例えばです。2016年リオデジャネイロオリンピック大会では、東京都が目指す条例の魂を様々な形で見る事が出来たのです。一例として、開会式のことです。ブカラフルな自転車に乗って登場しブラジル選手団を先導した人物こそ正に象徴です。
この方はリア・Tさんという世界的な有名なトランスジェンダーモデルです。彼女が選手を先導した事はリオ大会の「多様性を発信する」という大きなメッセージとなりました。
また、私が現地で購入したオフィシャルグッズがこちらです。
左がレインボーフラッグ、右がトランスジェンダーのシンボルマーク。
たまたまリオ市内のオフィシャルショップで見つけて、20年大会の多様性政策に活かせるかもと購入し保管していたものです。こういう事をさらっとやって見せる事こそが大切で、敢えて文言に出してやりましょうという事自体に、都庁舎内には差別的な発想があるのではないかと勘繰ってしまったのです。
そして「ハーフ」の問題も
前段でも記しましたが、オリンピック憲章が記している「いかなる差別」という考え方を2020年に向けて、そして20年を越えて浸透させていくために行政や政治はもっと汗をかかないといけ
ないんだと思います。
ちょうど、そんな議論を重ねているところに、大坂なおみ選手の活躍を受けての毎日新聞にはこんな記事が届きました。
↓
これに対して、私は下記のツイートをしました。
川松真一朗(東京都議会議員・墨田区)@kawamatsushin16
真のダイバーシティ実現とは、こういう記事が出ない世の中の実現。 日大ラグビー部には様々なルーツを持つ選手が集まっている。僕自身はそれぞれが相互に理解することが大切だと言い続けてる。 <「ハーフ」>国籍、背景…認識多様に 大坂選… https://t.co/0Xfuc3b9xr
まだまだ日本がグローバル基準で取り組むべき課題はあるなと思っています。
誤解なきように言えば、様々な背景や事情があったとしても、大切なのは「個」の尊重である事です。全ての人は「平等に造られ」と記してあるのは米国・独立宣言ですが、福沢諭吉の「天は人の上に人を造らず、人の下に人を造らず」も福沢翁が参考にしたとも言われています。

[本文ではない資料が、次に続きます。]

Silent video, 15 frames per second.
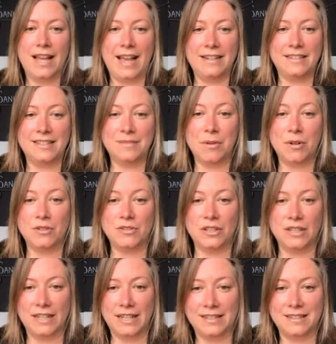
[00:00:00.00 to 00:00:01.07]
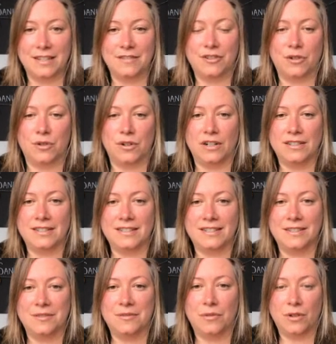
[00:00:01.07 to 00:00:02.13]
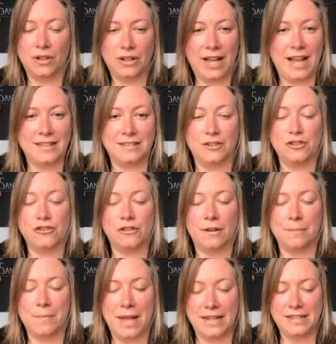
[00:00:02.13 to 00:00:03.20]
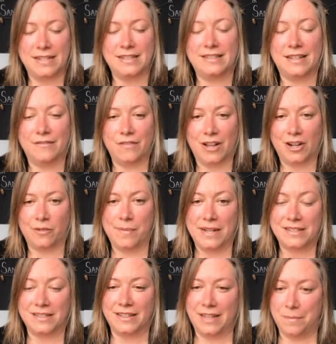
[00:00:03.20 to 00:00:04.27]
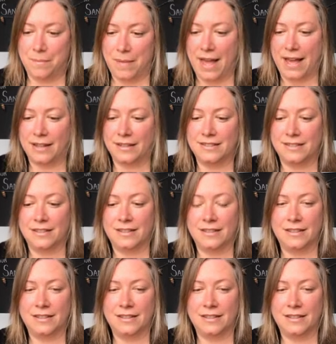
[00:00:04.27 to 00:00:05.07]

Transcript: And disposal is, of course, has a tremendous environmental impact.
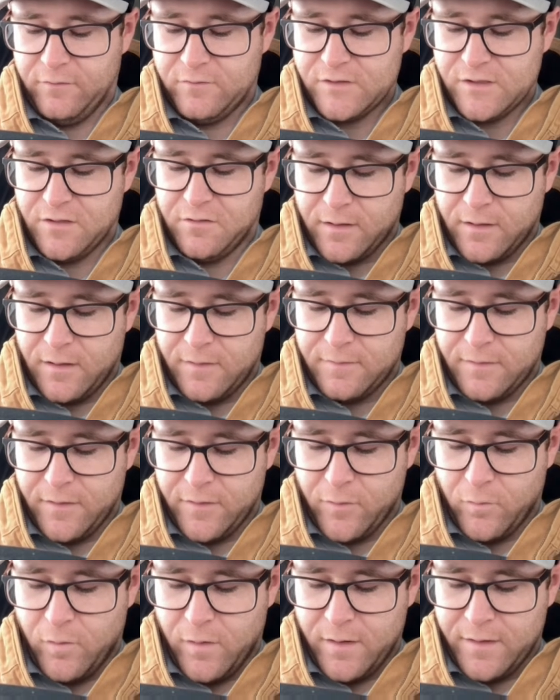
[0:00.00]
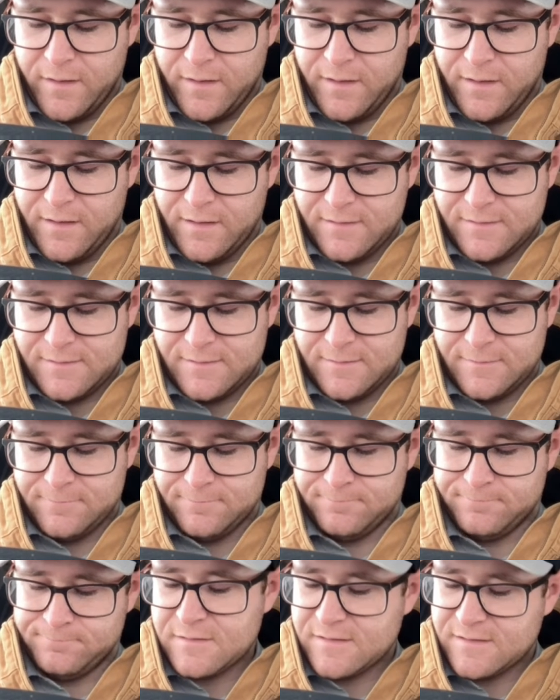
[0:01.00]
So another one is
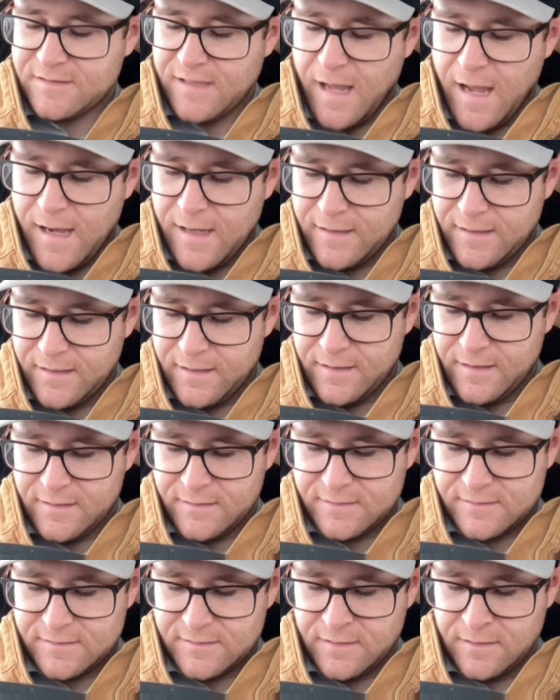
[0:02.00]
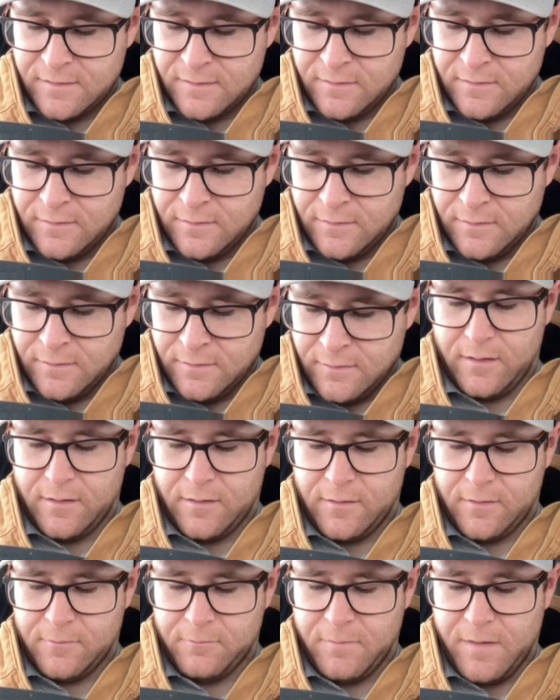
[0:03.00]
Status,
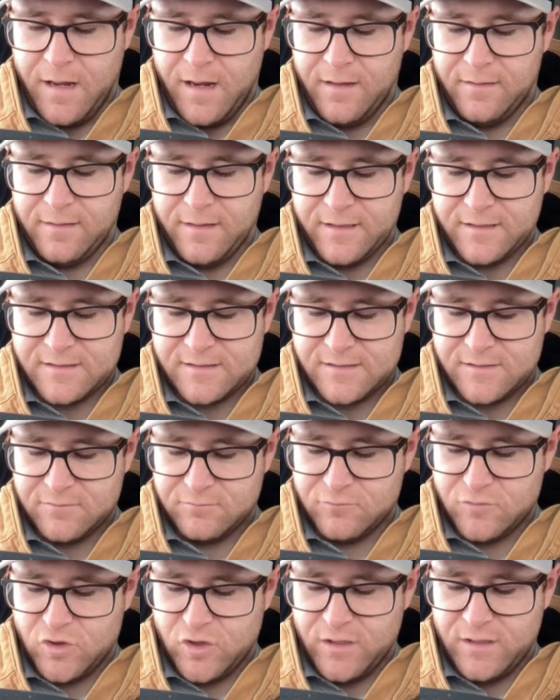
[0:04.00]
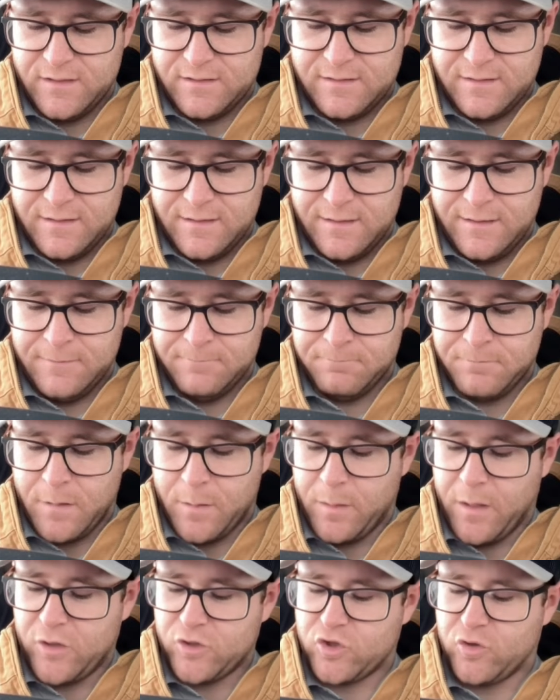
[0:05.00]
Helix, GT.
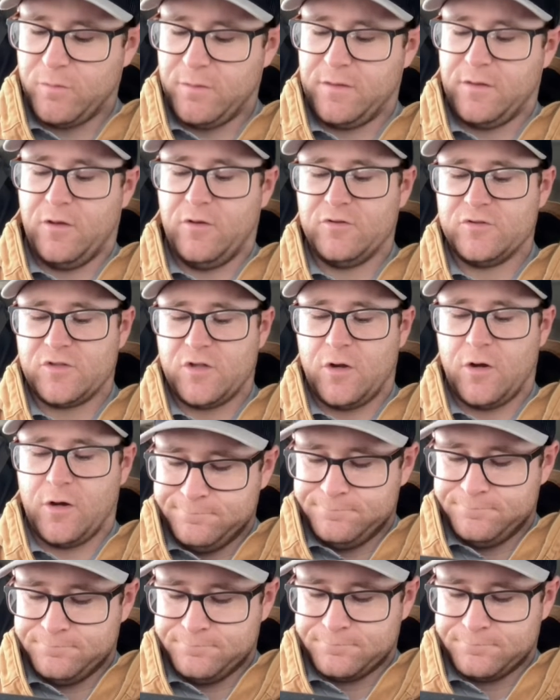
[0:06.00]
I'm not sure what those are.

やはり、アイデンティティをどう表現し相互に理解していくか、これを自然と受け入れられる環境を少しずつ作り上げていくかが大切で、20年を乗り越えて次世代の社会を築いて
いこうとする私達若手政治家の使命なのではないかと思います。
この条例については課題も多く、第3回定例会中に更に詳細を記していく事もあるかもしれません。